▶ TASK GOAL: The records beneath should be restated word for word.

▶ DATASET EXTRACT:
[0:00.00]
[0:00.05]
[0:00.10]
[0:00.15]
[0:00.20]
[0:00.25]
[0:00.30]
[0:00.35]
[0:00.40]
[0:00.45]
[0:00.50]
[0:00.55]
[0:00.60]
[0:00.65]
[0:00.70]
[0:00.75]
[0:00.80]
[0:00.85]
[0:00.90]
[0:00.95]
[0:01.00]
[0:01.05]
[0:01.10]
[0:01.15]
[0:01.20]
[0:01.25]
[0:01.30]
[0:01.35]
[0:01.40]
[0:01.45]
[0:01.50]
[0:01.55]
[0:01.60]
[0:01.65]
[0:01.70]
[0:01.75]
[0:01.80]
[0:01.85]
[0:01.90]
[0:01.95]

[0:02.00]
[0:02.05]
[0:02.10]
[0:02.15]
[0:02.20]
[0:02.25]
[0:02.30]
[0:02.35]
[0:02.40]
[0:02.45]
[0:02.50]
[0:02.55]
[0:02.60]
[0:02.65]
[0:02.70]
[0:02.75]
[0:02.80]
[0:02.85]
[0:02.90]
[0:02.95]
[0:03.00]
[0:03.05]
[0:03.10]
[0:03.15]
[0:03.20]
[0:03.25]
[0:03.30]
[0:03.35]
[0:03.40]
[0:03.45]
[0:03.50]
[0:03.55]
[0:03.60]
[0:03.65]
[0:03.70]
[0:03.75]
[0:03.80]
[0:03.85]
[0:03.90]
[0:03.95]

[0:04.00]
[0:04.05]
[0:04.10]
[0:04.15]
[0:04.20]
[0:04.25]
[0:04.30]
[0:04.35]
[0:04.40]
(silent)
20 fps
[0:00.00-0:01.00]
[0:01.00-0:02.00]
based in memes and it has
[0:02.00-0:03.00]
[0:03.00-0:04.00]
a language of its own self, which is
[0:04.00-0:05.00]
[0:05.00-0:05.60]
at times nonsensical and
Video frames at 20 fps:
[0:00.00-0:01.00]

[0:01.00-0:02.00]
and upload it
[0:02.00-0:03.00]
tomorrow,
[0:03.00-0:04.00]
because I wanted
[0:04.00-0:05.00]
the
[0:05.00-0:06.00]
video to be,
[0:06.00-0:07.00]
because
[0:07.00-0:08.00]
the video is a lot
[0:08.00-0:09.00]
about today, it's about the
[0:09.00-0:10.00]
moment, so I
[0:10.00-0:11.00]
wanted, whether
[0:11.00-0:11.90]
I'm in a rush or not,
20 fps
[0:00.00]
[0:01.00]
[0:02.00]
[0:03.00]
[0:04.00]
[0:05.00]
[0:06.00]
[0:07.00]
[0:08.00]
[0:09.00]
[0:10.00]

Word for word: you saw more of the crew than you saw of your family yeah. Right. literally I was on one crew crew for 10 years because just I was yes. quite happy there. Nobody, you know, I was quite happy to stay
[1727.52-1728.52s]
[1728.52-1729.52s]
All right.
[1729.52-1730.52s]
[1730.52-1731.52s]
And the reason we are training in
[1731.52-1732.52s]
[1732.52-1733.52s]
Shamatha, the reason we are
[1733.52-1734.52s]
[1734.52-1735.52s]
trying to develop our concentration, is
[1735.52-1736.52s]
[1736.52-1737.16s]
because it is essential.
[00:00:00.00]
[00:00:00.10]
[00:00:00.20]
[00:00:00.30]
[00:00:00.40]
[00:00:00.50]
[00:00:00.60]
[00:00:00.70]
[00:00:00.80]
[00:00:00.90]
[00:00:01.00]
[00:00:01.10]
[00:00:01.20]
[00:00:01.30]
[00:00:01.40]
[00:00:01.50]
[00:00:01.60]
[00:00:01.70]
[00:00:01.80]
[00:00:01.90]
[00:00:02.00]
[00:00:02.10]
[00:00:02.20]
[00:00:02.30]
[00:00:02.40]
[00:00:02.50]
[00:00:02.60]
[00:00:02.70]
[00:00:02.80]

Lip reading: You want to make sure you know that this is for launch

▶ TASK ANSWER:
[0:00.00]
[0:00.05]
[0:00.10]
[0:00.15]
[0:00.20]
[0:00.25]
[0:00.30]
[0:00.35]
[0:00.40]
[0:00.45]
[0:00.50]
[0:00.55]
[0:00.60]
[0:00.65]
[0:00.70]
[0:00.75]
[0:00.80]
[0:00.85]
[0:00.90]
[0:00.95]
[0:01.00]
[0:01.05]
[0:01.10]
[0:01.15]
[0:01.20]
[0:01.25]
[0:01.30]
[0:01.35]
[0:01.40]
[0:01.45]
[0:01.50]
[0:01.55]
[0:01.60]
[0:01.65]
[0:01.70]
[0:01.75]
[0:01.80]
[0:01.85]
[0:01.90]
[0:01.95]

[0:02.00]
[0:02.05]
[0:02.10]
[0:02.15]
[0:02.20]
[0:02.25]
[0:02.30]
[0:02.35]
[0:02.40]
[0:02.45]
[0:02.50]
[0:02.55]
[0:02.60]
[0:02.65]
[0:02.70]
[0:02.75]
[0:02.80]
[0:02.85]
[0:02.90]
[0:02.95]
[0:03.00]
[0:03.05]
[0:03.10]
[0:03.15]
[0:03.20]
[0:03.25]
[0:03.30]
[0:03.35]
[0:03.40]
[0:03.45]
[0:03.50]
[0:03.55]
[0:03.60]
[0:03.65]
[0:03.70]
[0:03.75]
[0:03.80]
[0:03.85]
[0:03.90]
[0:03.95]

[0:04.00]
[0:04.05]
[0:04.10]
[0:04.15]
[0:04.20]
[0:04.25]
[0:04.30]
[0:04.35]
[0:04.40]
(silent)
20 fps
[0:00.00-0:01.00]
[0:01.00-0:02.00]
based in memes and it has
[0:02.00-0:03.00]
[0:03.00-0:04.00]
a language of its own self, which is
[0:04.00-0:05.00]
[0:05.00-0:05.60]
at times nonsensical and
Video frames at 20 fps:
[0:00.00-0:01.00]

[0:01.00-0:02.00]
and upload it
[0:02.00-0:03.00]
tomorrow,
[0:03.00-0:04.00]
because I wanted
[0:04.00-0:05.00]
the
[0:05.00-0:06.00]
video to be,
[0:06.00-0:07.00]
because
[0:07.00-0:08.00]
the video is a lot
[0:08.00-0:09.00]
about today, it's about the
[0:09.00-0:10.00]
moment, so I
[0:10.00-0:11.00]
wanted, whether
[0:11.00-0:11.90]
I'm in a rush or not,
20 fps
[0:00.00]
[0:01.00]
[0:02.00]
[0:03.00]
[0:04.00]
[0:05.00]
[0:06.00]
[0:07.00]
[0:08.00]
[0:09.00]
[0:10.00]

Word for word: you saw more of the crew than you saw of your family yeah. Right. literally I was on one crew crew for 10 years because just I was yes. quite happy there. Nobody, you know, I was quite happy to stay
[1727.52-1728.52s]
[1728.52-1729.52s]
All right.
[1729.52-1730.52s]
[1730.52-1731.52s]
And the reason we are training in
[1731.52-1732.52s]
[1732.52-1733.52s]
Shamatha, the reason we are
[1733.52-1734.52s]
[1734.52-1735.52s]
trying to develop our concentration, is
[1735.52-1736.52s]
[1736.52-1737.16s]
because it is essential.
[00:00:00.00]
[00:00:00.10]
[00:00:00.20]
[00:00:00.30]
[00:00:00.40]
[00:00:00.50]
[00:00:00.60]
[00:00:00.70]
[00:00:00.80]
[00:00:00.90]
[00:00:01.00]
[00:00:01.10]
[00:00:01.20]
[00:00:01.30]
[00:00:01.40]
[00:00:01.50]
[00:00:01.60]
[00:00:01.70]
[00:00:01.80]
[00:00:01.90]
[00:00:02.00]
[00:00:02.10]
[00:00:02.20]
[00:00:02.30]
[00:00:02.40]
[00:00:02.50]
[00:00:02.60]
[00:00:02.70]
[00:00:02.80]

Lip reading: You want to make sure you know that this is for launch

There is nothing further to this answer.